Rep. David Valadao, R-Calif., expressed optimism that Congress can reach an agreement before the deadline set by Trump expires.
“I do believe Congress can come to a solution on it,” he said Wednesday. “I landed yesterday around 3:00 in the afternoon here in D.C. and even in this last half a day, I’ve already seen more members talking about it and being willing to be supportive of legislation to fix this.”
Valadao echoed the president’s position that the problem is less with the policy than with the way Obama enacted it.
“It was something that literally any president with the stroke of a pen could get rid of and take those protections away,” he said. “So I think it’s very important that we do pass a bill, get it signed into law, so that these folks that are living under DACA have the security of knowing that the law is there to protect them.”
In a statement Tuesday, Obama recalled that he implemented the policy through executive orders only after Congress repeatedly failed to pass legislation on it.
Valadao claimed Trump’s decision to rescind DACA creates a “real opportunity” for Congress to properly make it law, pointing to the president’s tweets Tuesday urging lawmakers to address it within six months.
“I think it’s very important for us to make sure that it’s done the right way,” he said.
According to Sen. Richard Shelby, R-Ala., Trump is right that fixing DACA is Congress' responsibility and it is only one of many aspects of the immigration system that need reform.
"I think this is a time Congress ought to step up and do its job," he said, insisting that six months is plenty of time to accomplish that.
Democrats have been critical of Trump’s decision—House Minority Leader Nancy Pelosi, D-Calif., declared it “a despicable act of political cowardice”—but they also see a window for action that would remove the legal ambiguity that has hung over Obama’s order.
Rep. Don Beyer, D-Va., suggested Trump’s actions move DACA to the top of Congress’ to-do list.
“The president’s six-month window really makes it urgent that we address it,” he said, adding, “The sad part is we haven’t done it for years.”
Beyer noted that top business leaders have been critical of Trump for rescinding the program, which allows young adult immigrants to work and pay taxes without fear of deportation.
“Now the entire business community, the business roundtable, the national chamber, they know how critical it is to keep these 800,000 young people actively working in our economy,” he said.
Although legislation aimed at granting Dreamers legal status have faltered repeatedly in Congress, Beyer seemed confident this time will be different.
“I do once again think every Democrat and many good Republicans will be trying to make DACA the law of the land,” he said.
While Democrats are broadly supportive of a standalone bill to help Dreamers, their leadership has so far not embraced the kind of tradeoffs for stricter immigration controls that Ryan suggested.

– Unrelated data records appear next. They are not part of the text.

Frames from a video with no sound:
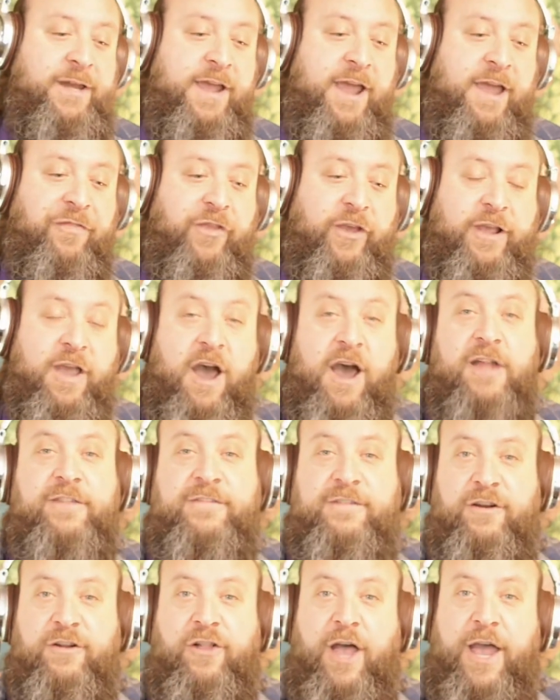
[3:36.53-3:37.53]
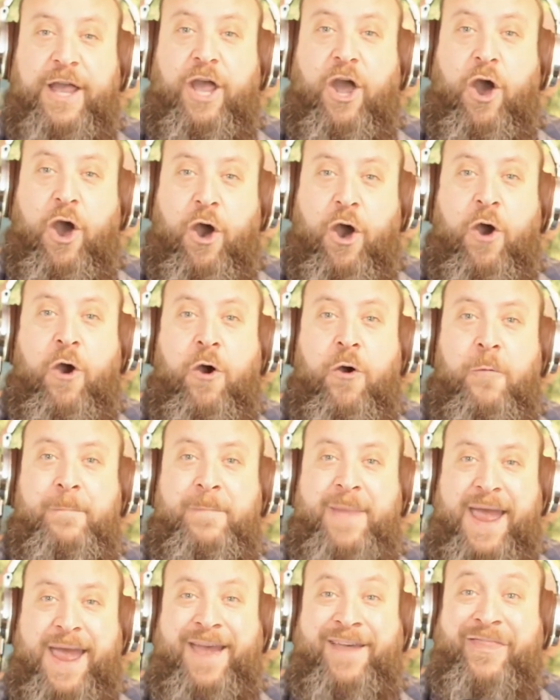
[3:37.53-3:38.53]
And the gods are like, oh
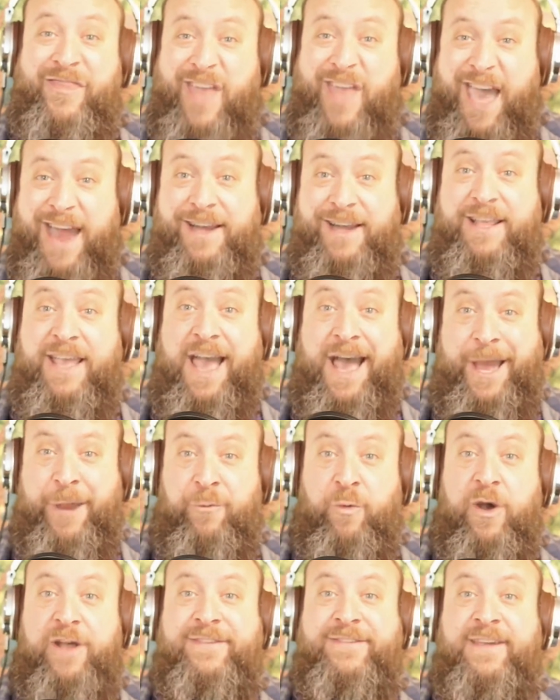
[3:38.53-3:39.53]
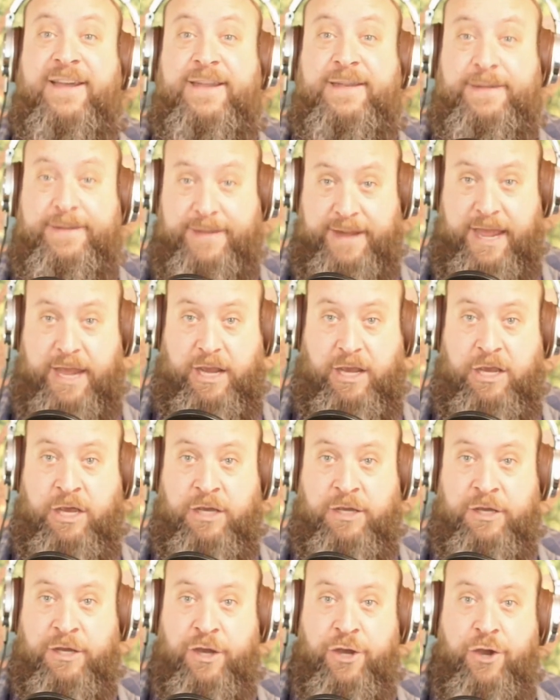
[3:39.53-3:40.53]
man, that guy was a dick.
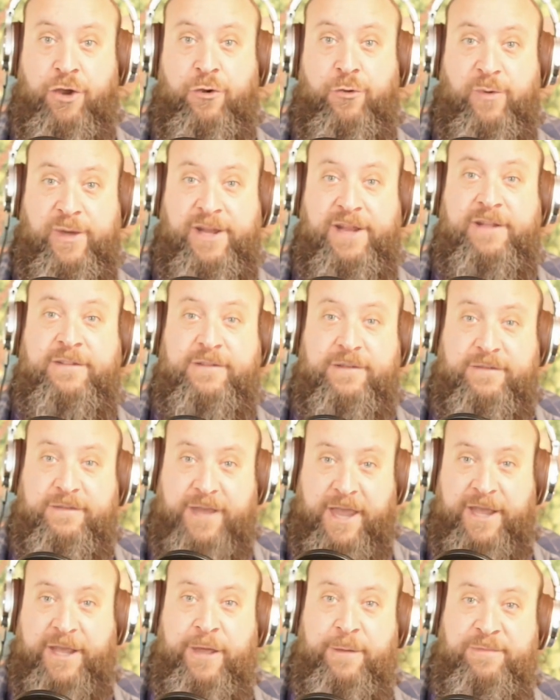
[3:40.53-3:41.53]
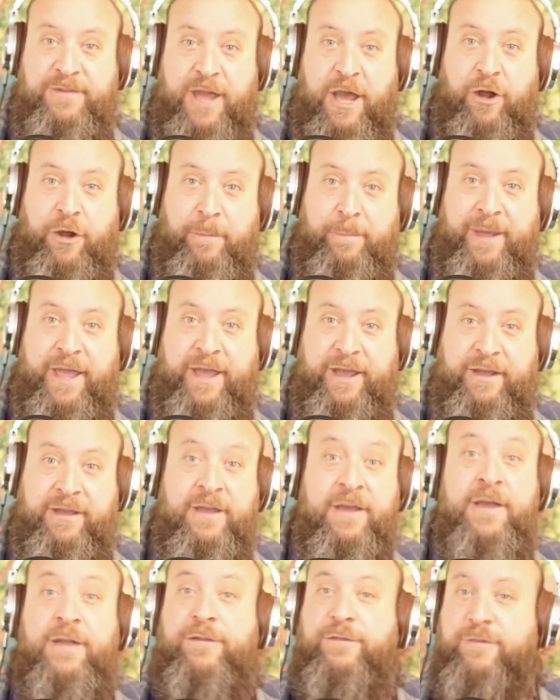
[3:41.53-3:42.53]
We need to take him down a peg.
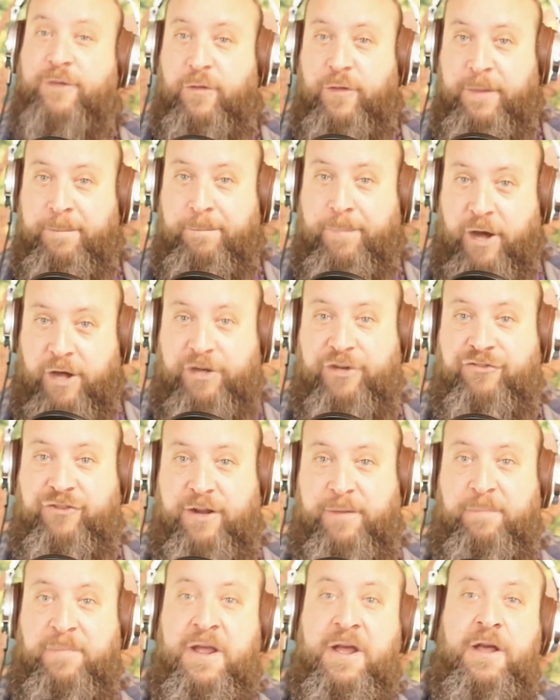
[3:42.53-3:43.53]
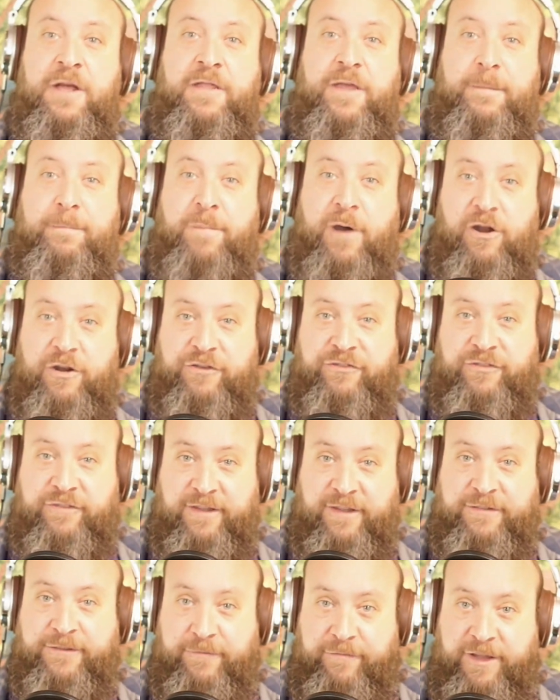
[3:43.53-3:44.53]
And so they punish him. They punish
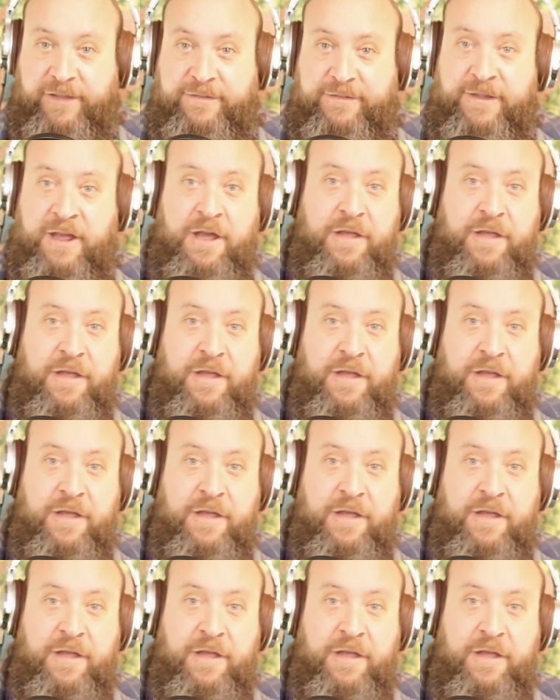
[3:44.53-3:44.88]
Sisyphus.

"We've got to stop playing politics with these kids," Sen. Kamala Harris, D-Calif., said at a press conference Wednesday.
At the same event, Senate Minority Leader Chuck Schumer, D-N.Y.—who called Trump’s decision “heartless and brainless”—threatened to start latching a DACA fix to other unrelated bills if Republicans refuse to put it up for a vote.
"If a clean Dream Act does not come to the floor in September, we're prepared to attach it to other items this fall until it passes," he said.